The input: Begin

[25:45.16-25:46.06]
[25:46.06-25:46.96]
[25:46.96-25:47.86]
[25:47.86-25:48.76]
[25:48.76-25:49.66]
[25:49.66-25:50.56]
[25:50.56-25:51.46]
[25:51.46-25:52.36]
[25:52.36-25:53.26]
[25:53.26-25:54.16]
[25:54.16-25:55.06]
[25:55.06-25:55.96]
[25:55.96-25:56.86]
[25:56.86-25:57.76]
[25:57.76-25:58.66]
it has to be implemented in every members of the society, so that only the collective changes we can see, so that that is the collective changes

The input: End

● **What is being asked**
Transcribe, exactly and completely, all of the entries.

● **Output for this exercise**
[25:45.16-25:46.06]
[25:46.06-25:46.96]
[25:46.96-25:47.86]
[25:47.86-25:48.76]
[25:48.76-25:49.66]
[25:49.66-25:50.56]
[25:50.56-25:51.46]
[25:51.46-25:52.36]
[25:52.36-25:53.26]
[25:53.26-25:54.16]
[25:54.16-25:55.06]
[25:55.06-25:55.96]
[25:55.96-25:56.86]
[25:56.86-25:57.76]
[25:57.76-25:58.66]
it has to be implemented in every members of the society, so that only the collective changes we can see, so that that is the collective changes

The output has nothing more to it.